AKP’nin geçen hafta TBMM Başkanlığı’na sunduğu “İstanbul Finans Merkezi (İFM) Kanun Teklifi üzerindeki görüşmeler, TBMM Plan ve Bütçe Komisyonu’nda başladı. New York, Londra, Tokyo, Dubai finans merkezleri gibi İstanbul’un da küresel bir finans merkezi olmasının amaçlandığı kanun teklifinde, İFM’nin tüm altyapı ve üstyapısının işletilmesi, yönetilmesi ile bölge sınırları içerisinde kalan bağımsız bölümlerin kiraya verilmesi iş ve işlemlerinin 20 yıl süre ile Türkiye Varlık Fonu tarafından bu amaçla kurulan bir anonim şirket tarafından yürütülmesi düzenleniyor.

Teklifle İFM’de gerçekleştirilecek finansal hizmet ihracatı niteliğindeki faaliyet ve işlemlerle ilgili istisnalar getiriliyor. Katılımcı belgesi almış finansal kuruluşlar tarafından İFM’de gerçekleştirilen finansal hizmet ihracatı niteliğindeki faaliyetler kapsamında elde edilen kazançların yüzde 75’i kurumlar vergisinden istisna tutulması öngörülüyor.

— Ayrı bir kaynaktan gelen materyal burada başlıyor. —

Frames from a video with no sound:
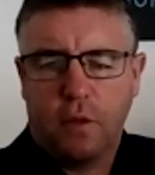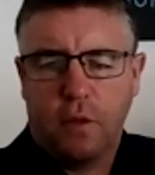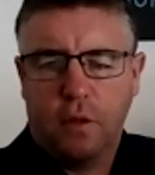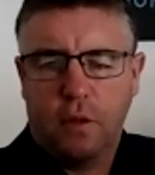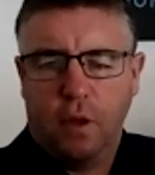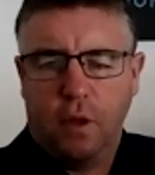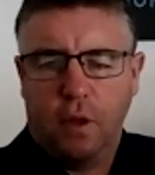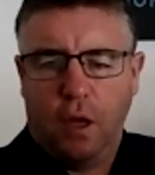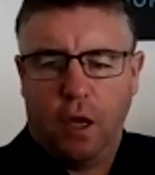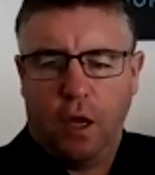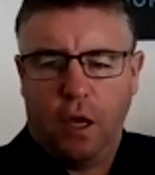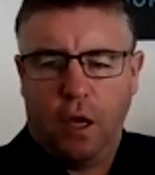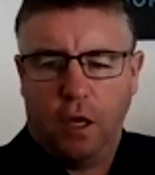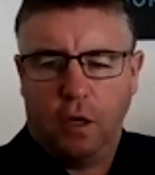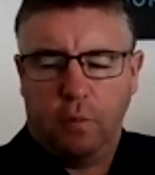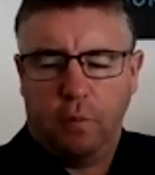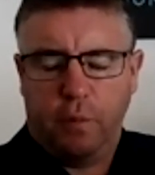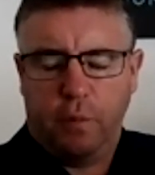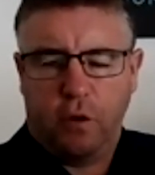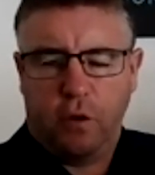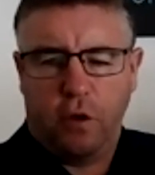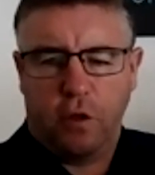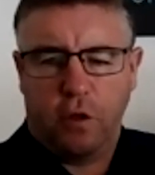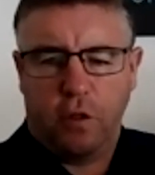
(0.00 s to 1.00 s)
And
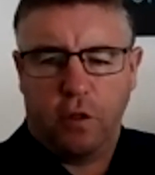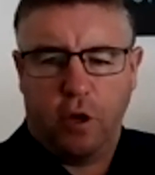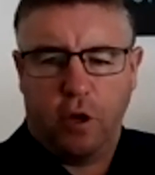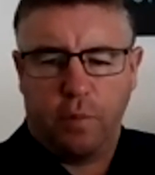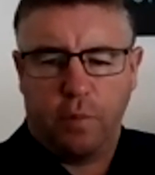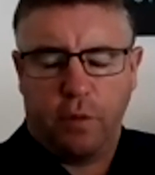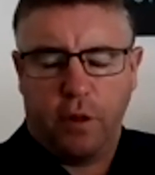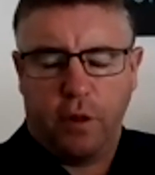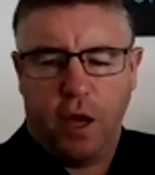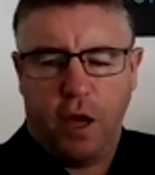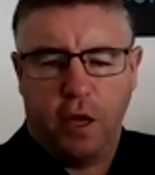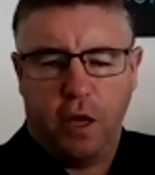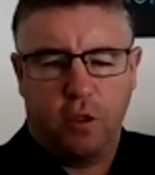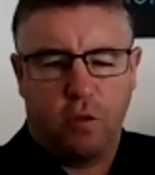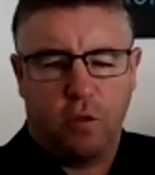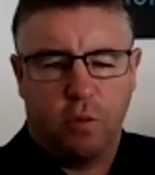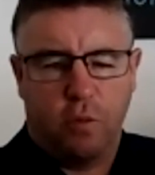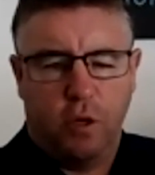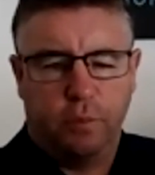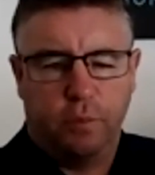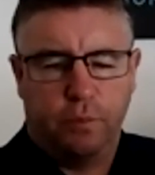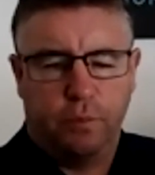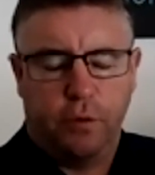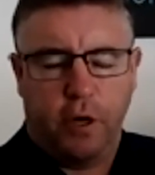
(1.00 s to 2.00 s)
because those planes
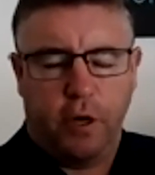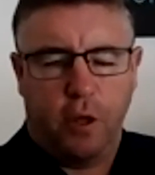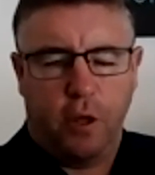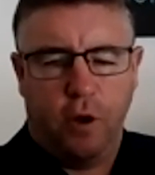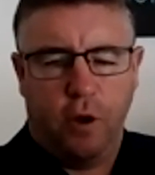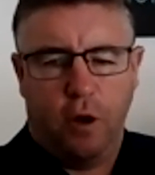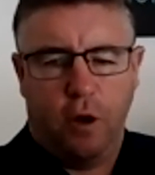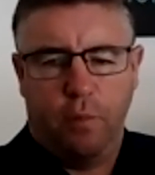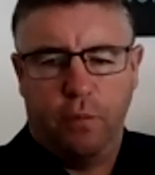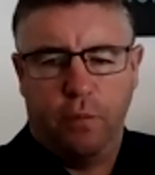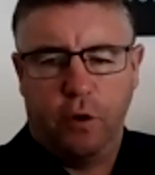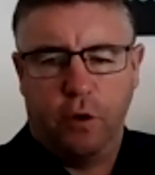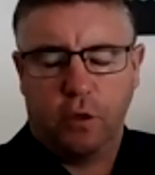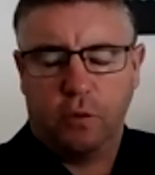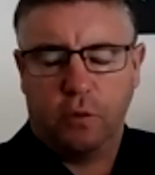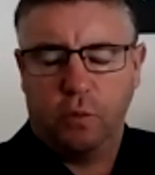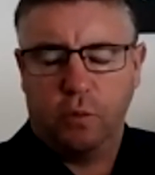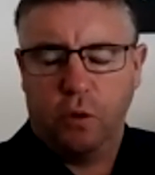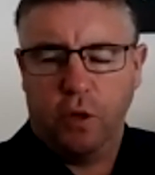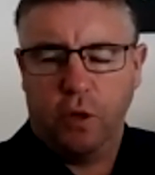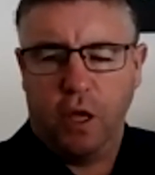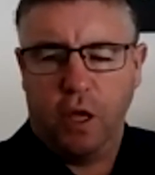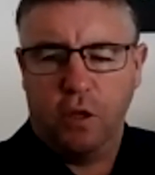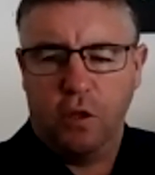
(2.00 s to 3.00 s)
were pretty well booked,
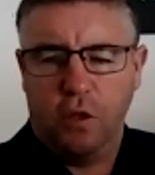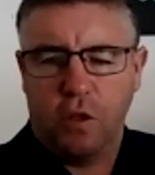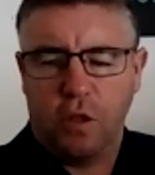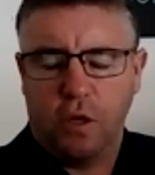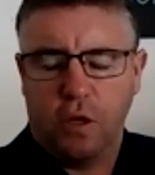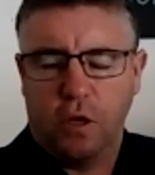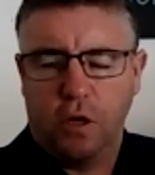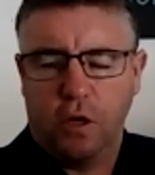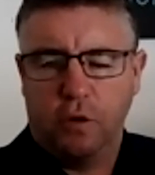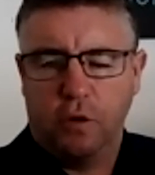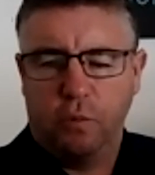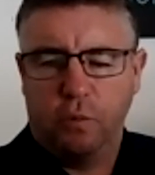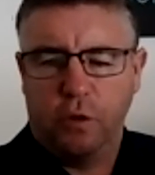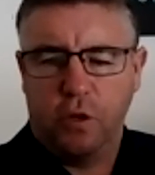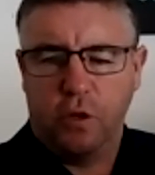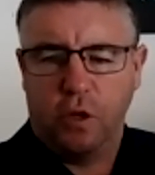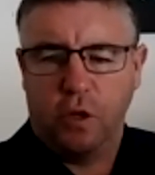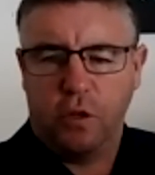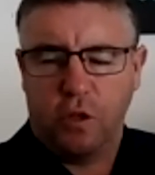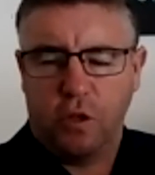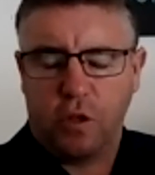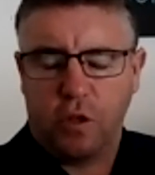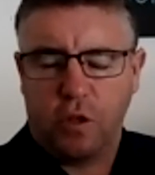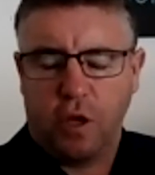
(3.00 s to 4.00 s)
Air New Zealand would
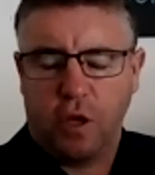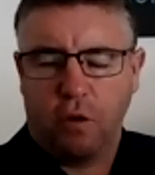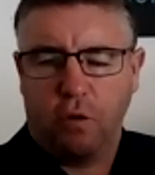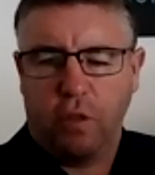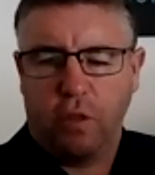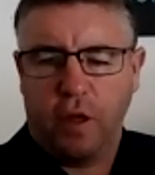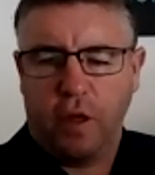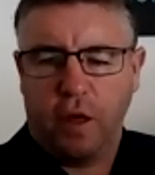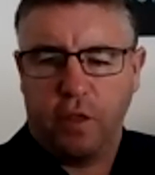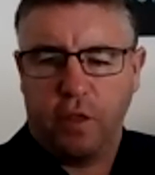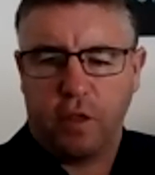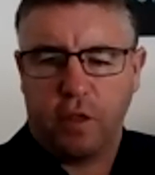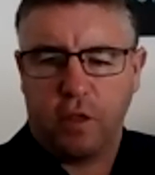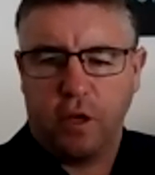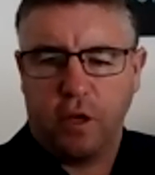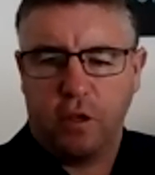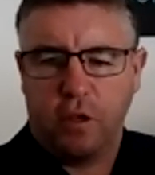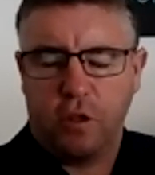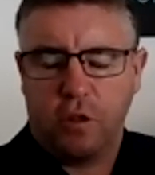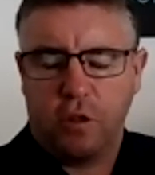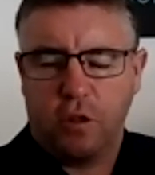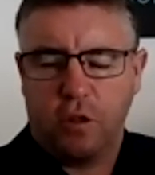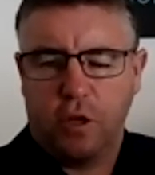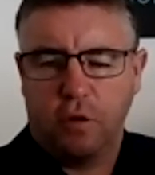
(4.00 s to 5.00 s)
just sell all the other
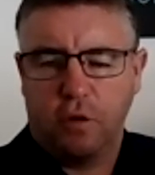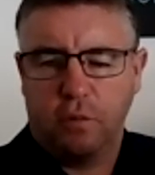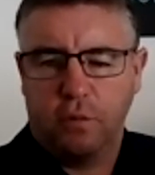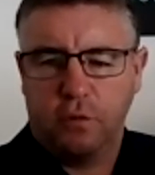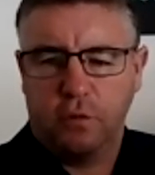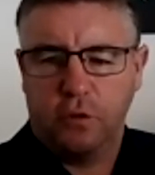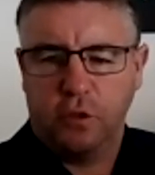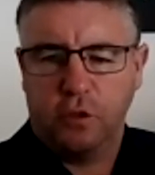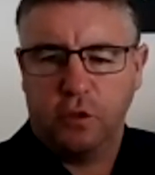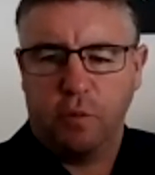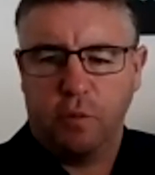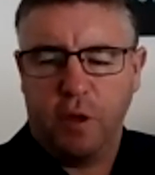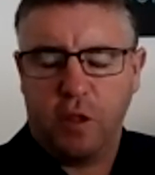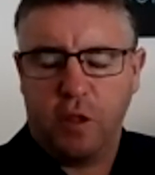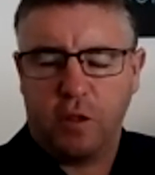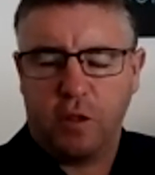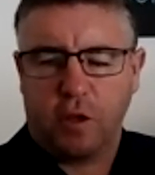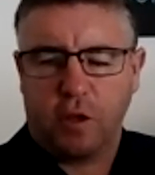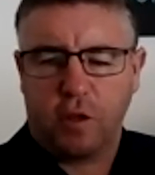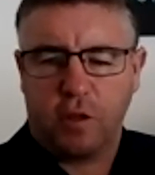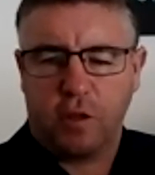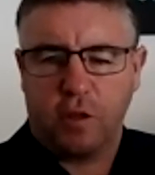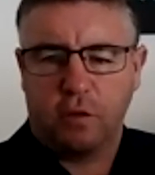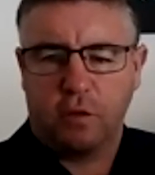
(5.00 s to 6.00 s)
seats to
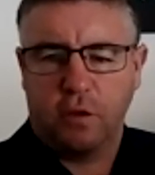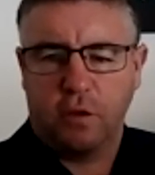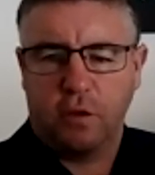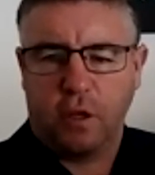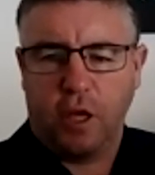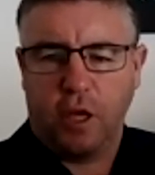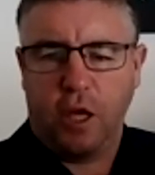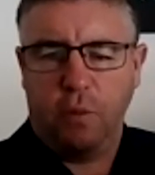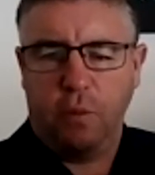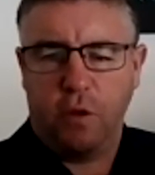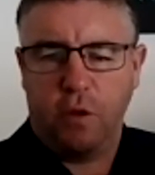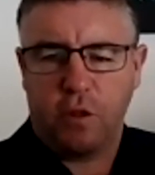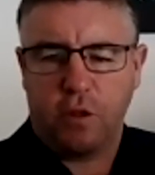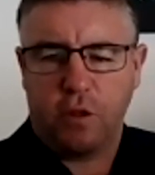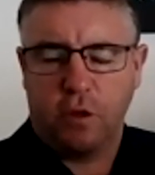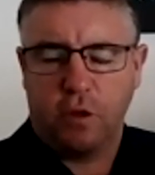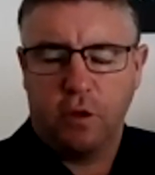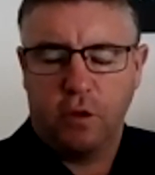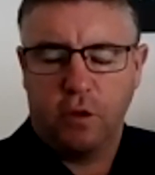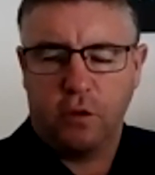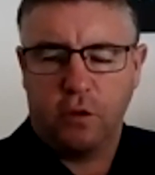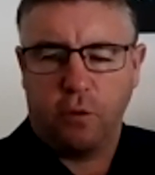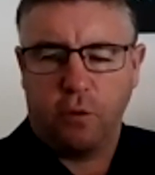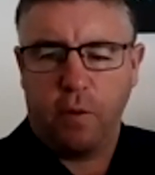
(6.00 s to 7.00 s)
domestics, to Kiwis
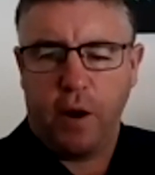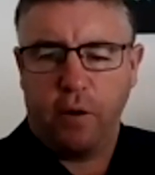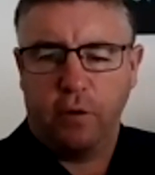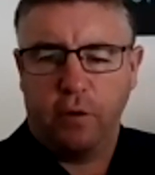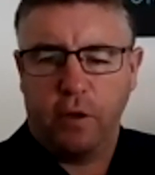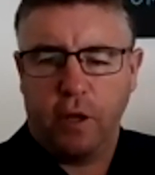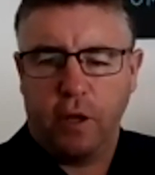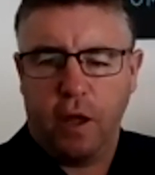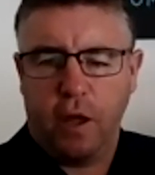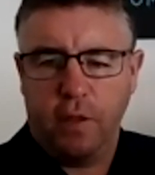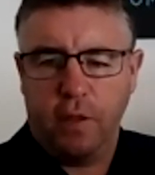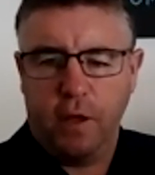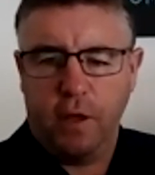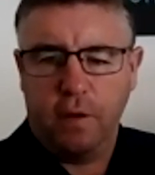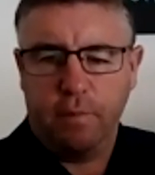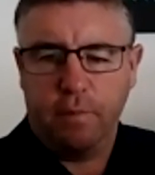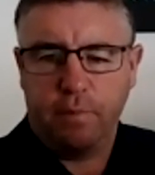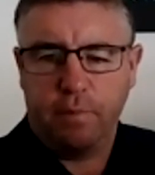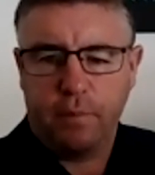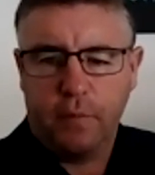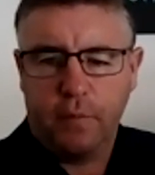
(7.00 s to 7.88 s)
to run on down there.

YATIRIM İÇİN HUKUK DEVLETİ GEREKLİ
CHP İstanbul Milletvekili Mehmet Bekaroğlu, getirilecek istisnalarla yabancı yatırımcıların gelmesinin gerçekçi olmadığını ifade ederek, yatırım için hukuk devleti ve ekonomik istikrarın olması gerektiğini belirtti. Türkiye’nin ekonomisine değinen Bekaroğlu, “Böyle bir ortamda ciddi risklerle karşı karşıyayız. Bir de buna jeopolitik riskler eklendi. Sayın Cumhurbaşkanı ‘terörle mücadele için çok gereklidir’ diye güneyde sınır ötesi bir operasyona yani savaşa gireceğimizi ilan etti. Sadece PKK, PYD ile savaş anlamına gelmiyor bu, onlara karşı operasyon yapmak anlamına gelmiyor, herkes biliyor ki orada İran var, Amerika var, Rusya var, Suriye yönetimi var” dedi.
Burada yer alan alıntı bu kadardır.